Work required:
In the entries that follow, find the word "write" and report each line it is on.

Dataset items
*** Block opens ***

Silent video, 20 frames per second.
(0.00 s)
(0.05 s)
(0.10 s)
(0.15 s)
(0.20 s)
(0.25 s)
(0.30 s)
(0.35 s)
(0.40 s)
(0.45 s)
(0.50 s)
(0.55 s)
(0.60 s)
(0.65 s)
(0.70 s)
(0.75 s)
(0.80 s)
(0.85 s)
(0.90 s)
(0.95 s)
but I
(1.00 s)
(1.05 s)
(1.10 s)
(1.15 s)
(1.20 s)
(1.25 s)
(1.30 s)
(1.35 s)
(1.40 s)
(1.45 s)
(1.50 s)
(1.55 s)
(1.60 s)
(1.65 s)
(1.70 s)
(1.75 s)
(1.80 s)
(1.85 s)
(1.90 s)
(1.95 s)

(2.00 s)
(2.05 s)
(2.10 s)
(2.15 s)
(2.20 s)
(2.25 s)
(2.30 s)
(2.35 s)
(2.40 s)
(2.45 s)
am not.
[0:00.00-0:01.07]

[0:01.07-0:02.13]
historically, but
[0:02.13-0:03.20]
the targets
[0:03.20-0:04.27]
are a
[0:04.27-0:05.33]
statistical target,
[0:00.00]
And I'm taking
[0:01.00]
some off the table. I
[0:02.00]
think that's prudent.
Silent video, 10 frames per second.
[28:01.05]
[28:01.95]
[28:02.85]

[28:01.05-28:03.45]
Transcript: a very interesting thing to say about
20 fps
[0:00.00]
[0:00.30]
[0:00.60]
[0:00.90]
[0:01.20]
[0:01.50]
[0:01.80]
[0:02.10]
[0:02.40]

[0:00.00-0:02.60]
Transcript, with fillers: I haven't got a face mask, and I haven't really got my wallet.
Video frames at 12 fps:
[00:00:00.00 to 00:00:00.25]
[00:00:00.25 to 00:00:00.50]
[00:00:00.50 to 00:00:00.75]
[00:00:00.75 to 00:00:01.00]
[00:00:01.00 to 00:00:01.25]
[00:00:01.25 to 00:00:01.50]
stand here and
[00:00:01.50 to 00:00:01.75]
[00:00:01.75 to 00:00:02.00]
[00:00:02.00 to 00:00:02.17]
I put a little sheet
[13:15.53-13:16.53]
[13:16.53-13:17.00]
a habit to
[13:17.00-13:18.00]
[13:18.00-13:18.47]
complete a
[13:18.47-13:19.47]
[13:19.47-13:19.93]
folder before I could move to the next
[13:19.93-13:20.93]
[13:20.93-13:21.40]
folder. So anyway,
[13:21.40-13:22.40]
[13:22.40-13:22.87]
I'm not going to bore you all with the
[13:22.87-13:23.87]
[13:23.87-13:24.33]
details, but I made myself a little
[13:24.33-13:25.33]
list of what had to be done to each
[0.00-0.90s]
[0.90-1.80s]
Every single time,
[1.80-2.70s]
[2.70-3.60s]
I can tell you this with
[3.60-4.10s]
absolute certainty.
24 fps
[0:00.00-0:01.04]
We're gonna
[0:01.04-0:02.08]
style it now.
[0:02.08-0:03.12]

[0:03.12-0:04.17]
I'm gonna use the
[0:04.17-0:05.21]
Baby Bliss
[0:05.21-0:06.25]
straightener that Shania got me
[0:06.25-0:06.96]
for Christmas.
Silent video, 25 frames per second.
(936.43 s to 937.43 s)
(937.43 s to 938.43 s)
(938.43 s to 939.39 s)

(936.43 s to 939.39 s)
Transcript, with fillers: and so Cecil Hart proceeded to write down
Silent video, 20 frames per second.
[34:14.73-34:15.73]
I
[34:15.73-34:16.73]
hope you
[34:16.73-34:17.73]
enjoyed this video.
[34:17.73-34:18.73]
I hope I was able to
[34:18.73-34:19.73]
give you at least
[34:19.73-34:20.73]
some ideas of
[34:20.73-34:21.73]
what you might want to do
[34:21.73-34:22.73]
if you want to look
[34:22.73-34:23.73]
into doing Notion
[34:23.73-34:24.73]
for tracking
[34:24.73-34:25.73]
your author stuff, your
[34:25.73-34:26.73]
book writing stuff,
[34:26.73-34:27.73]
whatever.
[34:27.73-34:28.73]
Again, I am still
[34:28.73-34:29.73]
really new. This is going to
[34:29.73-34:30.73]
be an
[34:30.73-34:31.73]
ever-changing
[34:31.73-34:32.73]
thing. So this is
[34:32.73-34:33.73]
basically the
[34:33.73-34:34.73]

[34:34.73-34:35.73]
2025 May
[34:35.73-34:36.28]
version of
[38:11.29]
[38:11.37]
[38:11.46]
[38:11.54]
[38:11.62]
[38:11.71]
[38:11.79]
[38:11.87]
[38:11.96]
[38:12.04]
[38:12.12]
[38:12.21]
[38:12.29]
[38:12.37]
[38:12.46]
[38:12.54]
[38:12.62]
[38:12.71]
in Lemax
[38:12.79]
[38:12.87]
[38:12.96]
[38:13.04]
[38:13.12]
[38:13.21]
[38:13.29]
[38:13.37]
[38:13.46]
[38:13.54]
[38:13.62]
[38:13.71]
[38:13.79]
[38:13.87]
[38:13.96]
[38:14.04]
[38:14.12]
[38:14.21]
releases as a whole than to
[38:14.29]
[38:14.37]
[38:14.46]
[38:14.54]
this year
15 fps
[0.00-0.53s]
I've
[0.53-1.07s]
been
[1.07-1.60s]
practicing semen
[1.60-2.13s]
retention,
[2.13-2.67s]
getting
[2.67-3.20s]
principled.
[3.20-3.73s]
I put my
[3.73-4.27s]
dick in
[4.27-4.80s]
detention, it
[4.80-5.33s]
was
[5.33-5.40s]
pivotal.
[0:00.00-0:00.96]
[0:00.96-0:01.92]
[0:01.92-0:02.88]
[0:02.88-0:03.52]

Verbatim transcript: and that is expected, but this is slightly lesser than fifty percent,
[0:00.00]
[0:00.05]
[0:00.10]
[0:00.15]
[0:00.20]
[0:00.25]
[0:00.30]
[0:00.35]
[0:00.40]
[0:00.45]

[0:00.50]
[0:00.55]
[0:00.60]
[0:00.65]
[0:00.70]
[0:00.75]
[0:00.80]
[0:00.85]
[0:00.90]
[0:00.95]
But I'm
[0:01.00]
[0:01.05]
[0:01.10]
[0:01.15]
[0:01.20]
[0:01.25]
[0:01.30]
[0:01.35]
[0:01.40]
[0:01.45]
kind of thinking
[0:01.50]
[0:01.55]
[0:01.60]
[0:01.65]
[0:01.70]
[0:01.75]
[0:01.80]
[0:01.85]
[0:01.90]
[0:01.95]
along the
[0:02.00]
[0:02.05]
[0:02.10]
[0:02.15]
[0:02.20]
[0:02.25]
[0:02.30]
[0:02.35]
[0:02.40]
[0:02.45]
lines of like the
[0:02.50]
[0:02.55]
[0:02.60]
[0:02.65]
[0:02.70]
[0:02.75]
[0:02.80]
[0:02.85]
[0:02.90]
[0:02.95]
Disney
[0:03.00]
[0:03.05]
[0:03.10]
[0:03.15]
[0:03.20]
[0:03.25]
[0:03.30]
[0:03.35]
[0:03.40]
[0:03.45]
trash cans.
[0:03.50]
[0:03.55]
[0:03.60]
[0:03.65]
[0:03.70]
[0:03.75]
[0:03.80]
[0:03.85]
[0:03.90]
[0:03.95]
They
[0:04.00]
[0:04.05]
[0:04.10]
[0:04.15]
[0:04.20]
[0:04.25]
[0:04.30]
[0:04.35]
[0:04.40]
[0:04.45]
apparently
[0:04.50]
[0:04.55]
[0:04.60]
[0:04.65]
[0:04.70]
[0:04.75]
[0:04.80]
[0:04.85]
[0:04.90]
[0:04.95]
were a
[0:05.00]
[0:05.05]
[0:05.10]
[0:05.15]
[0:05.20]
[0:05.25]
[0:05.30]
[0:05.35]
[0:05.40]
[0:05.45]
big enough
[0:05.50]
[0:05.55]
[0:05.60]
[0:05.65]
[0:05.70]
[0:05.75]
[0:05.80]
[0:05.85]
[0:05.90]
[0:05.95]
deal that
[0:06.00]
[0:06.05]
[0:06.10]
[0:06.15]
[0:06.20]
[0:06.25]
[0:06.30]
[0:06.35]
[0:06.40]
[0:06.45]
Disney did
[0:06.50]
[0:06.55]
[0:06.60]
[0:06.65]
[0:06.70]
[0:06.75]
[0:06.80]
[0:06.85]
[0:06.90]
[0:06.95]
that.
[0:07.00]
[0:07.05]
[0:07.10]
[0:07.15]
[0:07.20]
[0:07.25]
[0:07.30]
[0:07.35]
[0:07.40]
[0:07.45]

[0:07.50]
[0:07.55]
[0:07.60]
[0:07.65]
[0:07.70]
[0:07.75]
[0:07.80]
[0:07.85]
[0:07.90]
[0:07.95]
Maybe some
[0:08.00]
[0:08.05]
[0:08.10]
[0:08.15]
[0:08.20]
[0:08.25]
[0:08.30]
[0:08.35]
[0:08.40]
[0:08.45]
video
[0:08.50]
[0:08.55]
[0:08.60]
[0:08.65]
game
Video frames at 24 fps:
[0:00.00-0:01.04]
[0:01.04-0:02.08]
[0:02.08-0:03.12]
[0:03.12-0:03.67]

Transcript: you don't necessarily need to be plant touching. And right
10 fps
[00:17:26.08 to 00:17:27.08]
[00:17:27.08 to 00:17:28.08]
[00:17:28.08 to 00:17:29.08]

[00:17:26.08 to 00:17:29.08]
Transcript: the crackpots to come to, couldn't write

*** Block closes ***

Solution for this problem:
Transcript, with fillers: and so Cecil Hart proceeded to write down
Transcript: the crackpots to come to, couldn't write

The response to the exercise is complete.